_Input for this task_.
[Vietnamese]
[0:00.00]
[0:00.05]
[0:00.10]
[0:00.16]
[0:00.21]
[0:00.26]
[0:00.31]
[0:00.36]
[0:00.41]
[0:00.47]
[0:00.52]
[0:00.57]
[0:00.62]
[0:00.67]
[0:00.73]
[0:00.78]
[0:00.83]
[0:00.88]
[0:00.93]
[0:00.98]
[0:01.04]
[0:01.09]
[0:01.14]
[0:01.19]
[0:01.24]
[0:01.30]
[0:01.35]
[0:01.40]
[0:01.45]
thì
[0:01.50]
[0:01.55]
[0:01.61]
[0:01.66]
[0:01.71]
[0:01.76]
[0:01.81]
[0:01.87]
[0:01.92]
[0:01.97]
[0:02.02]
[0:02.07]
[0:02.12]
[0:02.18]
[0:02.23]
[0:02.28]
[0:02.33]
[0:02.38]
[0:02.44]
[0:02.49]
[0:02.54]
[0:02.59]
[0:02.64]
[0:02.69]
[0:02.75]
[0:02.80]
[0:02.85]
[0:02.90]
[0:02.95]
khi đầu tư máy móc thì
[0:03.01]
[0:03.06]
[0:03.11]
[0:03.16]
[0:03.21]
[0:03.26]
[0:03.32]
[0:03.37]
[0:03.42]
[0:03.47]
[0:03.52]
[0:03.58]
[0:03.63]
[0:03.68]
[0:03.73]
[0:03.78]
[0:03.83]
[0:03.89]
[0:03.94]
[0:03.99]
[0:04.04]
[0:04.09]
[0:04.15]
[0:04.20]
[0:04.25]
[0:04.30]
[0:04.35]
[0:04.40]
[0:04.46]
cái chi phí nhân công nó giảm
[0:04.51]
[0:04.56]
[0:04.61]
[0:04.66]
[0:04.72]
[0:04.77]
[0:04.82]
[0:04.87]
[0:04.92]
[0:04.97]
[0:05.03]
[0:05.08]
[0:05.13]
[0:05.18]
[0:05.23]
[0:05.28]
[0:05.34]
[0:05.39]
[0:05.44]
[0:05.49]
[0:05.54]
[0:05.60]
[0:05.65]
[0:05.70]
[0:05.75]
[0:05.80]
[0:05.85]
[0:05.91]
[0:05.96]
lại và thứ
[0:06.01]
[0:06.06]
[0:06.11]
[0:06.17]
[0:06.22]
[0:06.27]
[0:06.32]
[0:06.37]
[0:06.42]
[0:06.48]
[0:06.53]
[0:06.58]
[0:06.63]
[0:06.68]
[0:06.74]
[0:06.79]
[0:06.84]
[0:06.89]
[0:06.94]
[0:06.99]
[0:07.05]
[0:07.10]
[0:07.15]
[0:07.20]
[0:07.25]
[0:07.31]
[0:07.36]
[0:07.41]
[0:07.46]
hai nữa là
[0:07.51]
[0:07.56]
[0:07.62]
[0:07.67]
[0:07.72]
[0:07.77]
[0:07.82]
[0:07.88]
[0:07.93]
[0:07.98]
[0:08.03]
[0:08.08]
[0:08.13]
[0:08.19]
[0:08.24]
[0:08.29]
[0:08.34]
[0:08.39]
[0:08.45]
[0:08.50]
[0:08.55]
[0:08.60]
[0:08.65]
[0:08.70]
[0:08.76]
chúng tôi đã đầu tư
* * *
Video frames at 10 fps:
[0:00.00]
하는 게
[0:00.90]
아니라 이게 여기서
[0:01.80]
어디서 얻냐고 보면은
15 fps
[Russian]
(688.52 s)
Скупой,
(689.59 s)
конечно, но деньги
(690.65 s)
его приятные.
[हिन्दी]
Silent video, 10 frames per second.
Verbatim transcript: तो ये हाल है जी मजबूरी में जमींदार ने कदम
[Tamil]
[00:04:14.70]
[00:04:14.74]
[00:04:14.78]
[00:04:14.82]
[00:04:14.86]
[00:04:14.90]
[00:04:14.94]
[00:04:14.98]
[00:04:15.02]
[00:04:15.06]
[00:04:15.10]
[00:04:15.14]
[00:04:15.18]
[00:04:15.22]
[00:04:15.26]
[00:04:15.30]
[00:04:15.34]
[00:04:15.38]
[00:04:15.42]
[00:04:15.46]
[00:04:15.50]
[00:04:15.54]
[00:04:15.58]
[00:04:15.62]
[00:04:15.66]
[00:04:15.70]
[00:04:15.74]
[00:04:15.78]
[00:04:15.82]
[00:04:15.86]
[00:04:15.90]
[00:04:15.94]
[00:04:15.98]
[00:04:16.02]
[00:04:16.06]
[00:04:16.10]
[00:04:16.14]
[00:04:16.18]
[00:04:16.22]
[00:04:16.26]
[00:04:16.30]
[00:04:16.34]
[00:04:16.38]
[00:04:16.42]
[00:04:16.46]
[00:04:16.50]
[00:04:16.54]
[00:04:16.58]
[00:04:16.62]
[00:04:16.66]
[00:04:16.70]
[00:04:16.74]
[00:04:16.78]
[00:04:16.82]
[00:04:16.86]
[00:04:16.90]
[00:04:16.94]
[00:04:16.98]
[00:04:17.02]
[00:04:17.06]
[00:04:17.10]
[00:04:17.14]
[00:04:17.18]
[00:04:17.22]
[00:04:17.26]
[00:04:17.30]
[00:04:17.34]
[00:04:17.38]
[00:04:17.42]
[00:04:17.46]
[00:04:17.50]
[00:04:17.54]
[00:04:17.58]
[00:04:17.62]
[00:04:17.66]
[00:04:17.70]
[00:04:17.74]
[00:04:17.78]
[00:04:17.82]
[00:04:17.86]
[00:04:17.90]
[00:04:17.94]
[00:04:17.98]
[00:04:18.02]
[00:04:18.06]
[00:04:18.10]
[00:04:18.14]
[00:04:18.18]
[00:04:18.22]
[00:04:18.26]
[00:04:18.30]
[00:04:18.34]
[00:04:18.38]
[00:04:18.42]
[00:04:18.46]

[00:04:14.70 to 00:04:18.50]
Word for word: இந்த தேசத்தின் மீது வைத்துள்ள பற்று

_Task description_. If a line in the records contains "frames", report it.

_Task solution_.
Video frames at 10 fps:
Silent video, 10 frames per second.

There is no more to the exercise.